Abstract
Developments of hematomas and sites of bleeding were investigated and the volumes of the hematomas were measured with a modular optical planimeter in fifteen postmortem cases with primary pontine hemorrhage.
This disease was seen to be prevalent in cases aged between 40 and 70. Duration between onset and death varied from three hours to nine and half months, most of the cases dying within a week from the onset.
Clinical symptomatology was as follows : Disturbance of consciousness (most of cases showed coma), quadriplegia or hemiplegia, respiratory disturbance. myosis, decerebrate rigidity, etc.
Postmortem examination disclosed primary pontine hemorrhage could be divided into two types; tegmentobasilar (TB type) and tegmental (T type). The former type was seen in twelve cases, the latter in three cases. In TB type, primary sites of the hemorrhage were from the border zone of tegmental and basilar parts of the midpons.
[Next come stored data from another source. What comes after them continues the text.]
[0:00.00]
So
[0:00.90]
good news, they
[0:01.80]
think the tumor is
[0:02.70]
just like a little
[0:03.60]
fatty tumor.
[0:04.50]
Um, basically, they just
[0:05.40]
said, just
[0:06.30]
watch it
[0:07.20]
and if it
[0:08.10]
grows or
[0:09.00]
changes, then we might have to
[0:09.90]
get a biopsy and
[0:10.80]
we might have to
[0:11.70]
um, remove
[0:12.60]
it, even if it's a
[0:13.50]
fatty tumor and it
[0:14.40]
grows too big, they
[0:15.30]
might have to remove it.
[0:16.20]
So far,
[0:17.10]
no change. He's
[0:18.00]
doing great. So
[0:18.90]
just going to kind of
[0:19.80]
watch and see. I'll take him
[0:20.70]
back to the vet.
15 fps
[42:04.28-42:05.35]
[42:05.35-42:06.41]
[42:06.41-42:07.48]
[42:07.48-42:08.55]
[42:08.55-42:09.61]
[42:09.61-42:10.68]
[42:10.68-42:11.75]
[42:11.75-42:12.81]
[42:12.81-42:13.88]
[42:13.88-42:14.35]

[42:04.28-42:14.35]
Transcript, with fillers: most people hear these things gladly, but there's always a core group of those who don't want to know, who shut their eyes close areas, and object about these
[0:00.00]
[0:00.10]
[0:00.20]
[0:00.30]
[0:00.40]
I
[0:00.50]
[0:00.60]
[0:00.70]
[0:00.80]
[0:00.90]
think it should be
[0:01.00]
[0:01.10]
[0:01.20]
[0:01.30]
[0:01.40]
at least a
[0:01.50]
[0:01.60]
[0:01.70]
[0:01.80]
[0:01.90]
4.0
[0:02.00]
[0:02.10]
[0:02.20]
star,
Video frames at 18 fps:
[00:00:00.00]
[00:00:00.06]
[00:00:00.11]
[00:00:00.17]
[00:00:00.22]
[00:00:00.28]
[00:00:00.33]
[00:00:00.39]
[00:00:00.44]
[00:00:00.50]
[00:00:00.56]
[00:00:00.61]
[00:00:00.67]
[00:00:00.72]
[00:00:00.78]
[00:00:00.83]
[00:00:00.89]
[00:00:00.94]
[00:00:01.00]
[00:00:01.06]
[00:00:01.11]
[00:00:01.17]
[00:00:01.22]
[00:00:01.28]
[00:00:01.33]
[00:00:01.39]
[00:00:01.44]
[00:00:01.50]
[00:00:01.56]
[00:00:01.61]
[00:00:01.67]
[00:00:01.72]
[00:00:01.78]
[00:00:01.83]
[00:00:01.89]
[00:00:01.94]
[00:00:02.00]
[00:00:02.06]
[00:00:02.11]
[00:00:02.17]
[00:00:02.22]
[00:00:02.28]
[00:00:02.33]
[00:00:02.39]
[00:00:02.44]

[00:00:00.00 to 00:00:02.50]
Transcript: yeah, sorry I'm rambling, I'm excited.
On the other hand, in T type, bleeding seemed to start from one side of the pontine tegmentum.
Measured volumes of hematomas varied from 0.5 ml to 96.99 ml (under 10 ml in T type, less than 20 ml in TB type within the pens, less than 40 ml in TB type with development of hematoma in the midbrain, and more than 40 ml in TB type with development of hematoma in the diencephalon). Developments of the hematoma were shown to spread in three directions in TB type. (1) Development into opposite side; (2) Development in ventrodorsal direction (hematomas can break into the fourth ventricle); (3) Upward development which causes midbrain or diencephalic hemorrhage. T type seemed not to develop out of the tegmentum on one side. No development to the medulla oblongata occurs in any type.
We conclude from findings of the fifteen postmortem cases that the primary pontine hemorrhage can be divided into two types, which show different sites of hemorrhage, different volumes, and different developments of hematomas.